The synthesized speech sounds strange.

anonymous-pits / pits

PITS: Variational Pitch Inference for End-to-end Pitch-controllable TTS without External Pitch Predictor

https://anonymous-pits.github.io/pits/

MIT License

275 stars 34 forks source link

The synthesized speech sounds strange. #23

Open howitry opened 1 year ago

howitry commented 1 year ago

The PITS demo sounds very good. I just changed the sample rate to 16k, but the fundamental frequency change of synthesized speech and training corpus is quite different, even when using sentences in the training set. The rhythm of synthesized speech sounds unnatural. I suspect it's a problem with the yingram parameters, I don't know what parameters need to be adjusted, can you give a little advice?

anonymous-pits commented 1 year ago

Hi howitry! Please follow this issue for your setup. I check alignment for 22050 Hz, but it did not align in other sampling rate. You should change pad value for yingram to align it with spectrogram.

howitry commented 1 year ago

Hi howitry! Please follow this issue for your setup. I check alignment for 22050 Hz, but it did not align in other sampling rate. You should change pad value for yingram to align it with spectrogram.

In issue, why is the calculation o_pad used 1024 instead of 768. In addition, I think that the result of pading wav and then calculating ying, and then slicing ying, will always have an error with the result of padding wav_slice after slicing wav, and then calculating ying, how large should this error be controlled?

anonymous-pits commented 1 year ago

Padding wav is necessary to make identical size between spectrogram and yingram.

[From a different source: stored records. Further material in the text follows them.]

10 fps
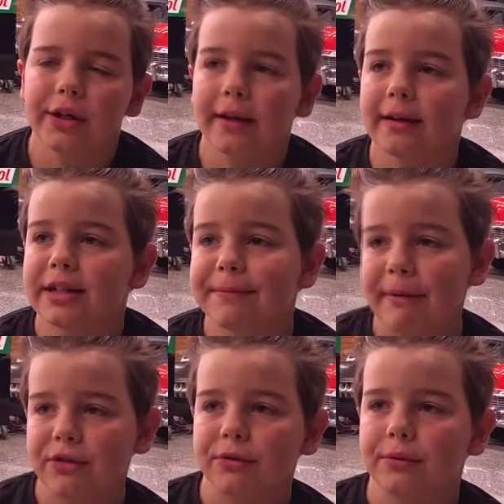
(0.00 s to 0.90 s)
You get a
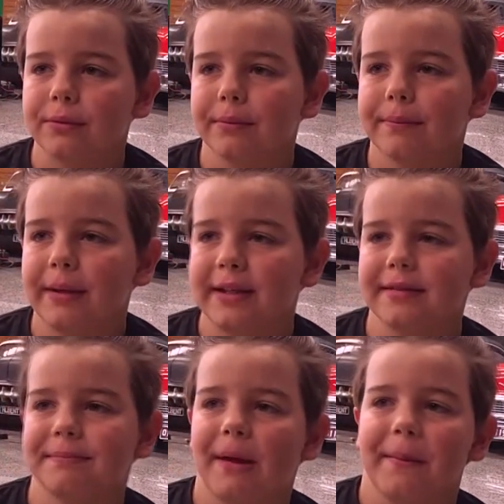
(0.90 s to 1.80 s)
special
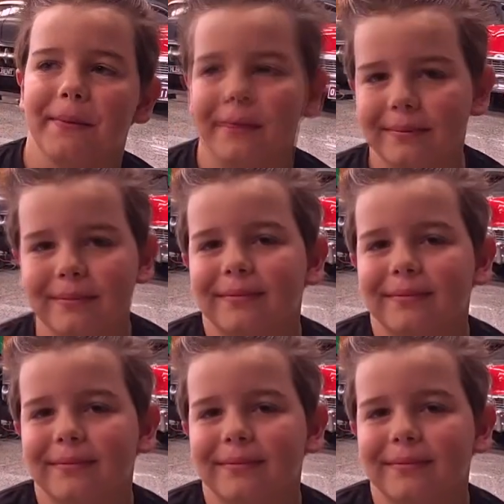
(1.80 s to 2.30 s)
piece of paper.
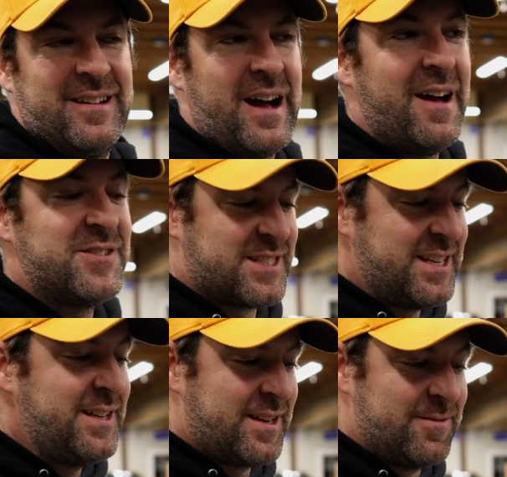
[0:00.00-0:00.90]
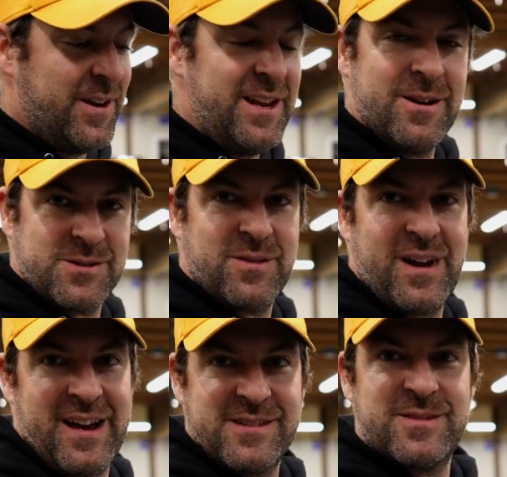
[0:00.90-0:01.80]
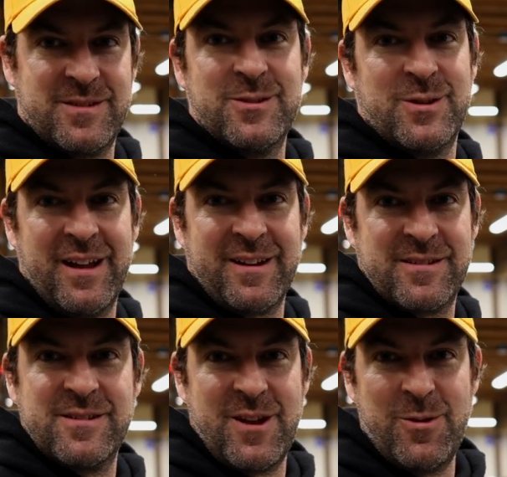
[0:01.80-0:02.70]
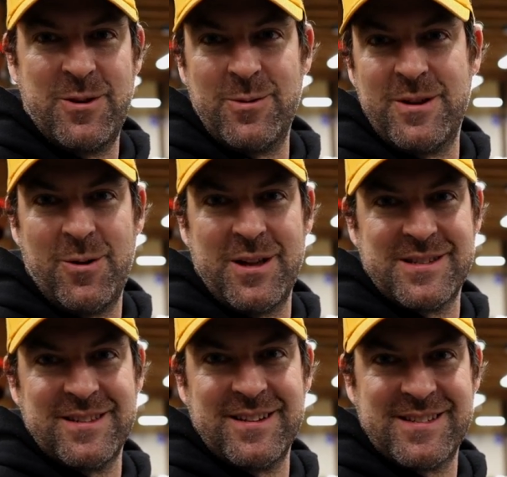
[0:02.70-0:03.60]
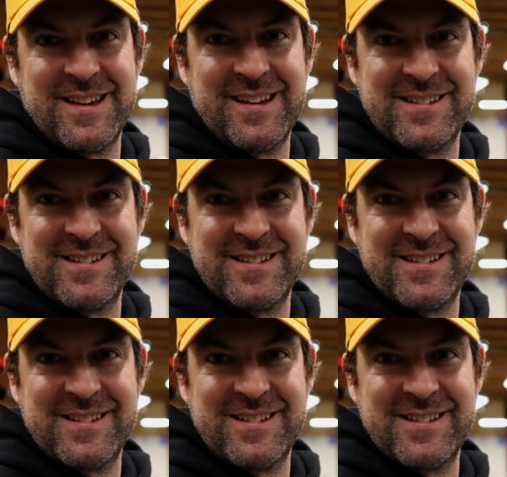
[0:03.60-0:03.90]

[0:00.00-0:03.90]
I've seen videos of guys like doing donuts in these things.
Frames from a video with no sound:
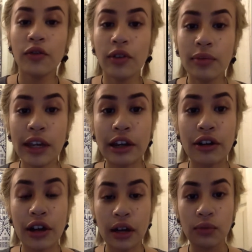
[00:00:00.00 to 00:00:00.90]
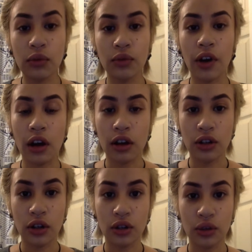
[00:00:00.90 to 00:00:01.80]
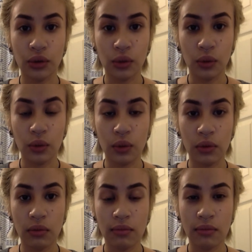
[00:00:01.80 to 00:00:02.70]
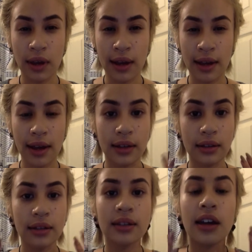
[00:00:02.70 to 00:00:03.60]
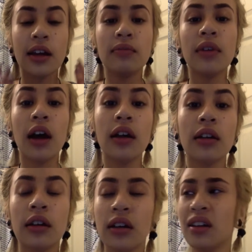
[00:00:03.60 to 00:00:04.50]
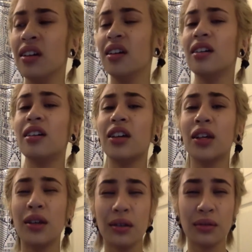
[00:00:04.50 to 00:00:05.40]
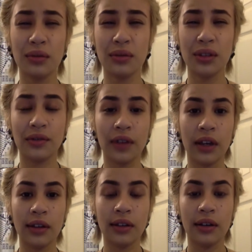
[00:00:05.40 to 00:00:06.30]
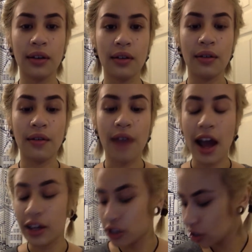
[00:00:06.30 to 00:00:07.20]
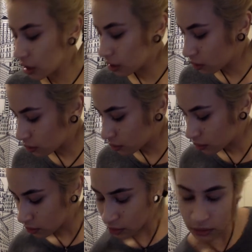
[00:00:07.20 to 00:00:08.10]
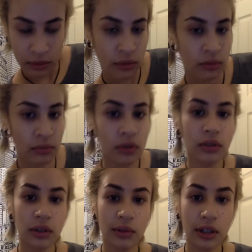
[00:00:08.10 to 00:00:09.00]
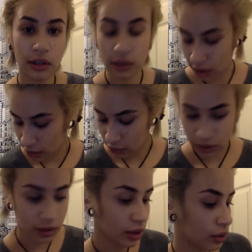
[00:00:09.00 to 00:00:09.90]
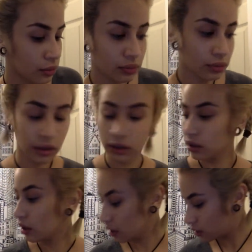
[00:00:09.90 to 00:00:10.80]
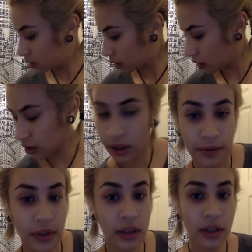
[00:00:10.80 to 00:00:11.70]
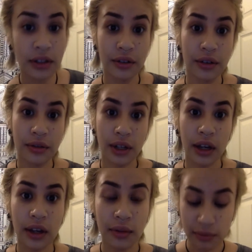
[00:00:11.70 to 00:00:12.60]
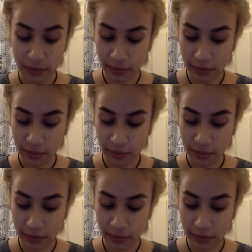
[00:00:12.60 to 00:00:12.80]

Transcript: From here, I move on to my eyelids. I'm not a huge fan of eyeshadow, mostly because I'm just like really lazy and have zero time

Since spectrogram add padding inside the function, I added same pad to yingram.

howitry commented 1 year ago

Padding wav is necessary to make identical size between spectrogram and yingram. Since spectrogram add padding inside the function, I added same pad to yingram.

Ok, according to mel_processing.py, the length of the spectrogram is L//hop_size (L is the length of speech), but at https://github.com/anonymous-pits/pits/issues/7, when pad value=[768,1024+ (-y.shape[-1])%256 + 256*(y.shape[1]%256==0)] regardless of the sample rate, there seems to be no guarantee that the length of ying_hat is L//hop_size？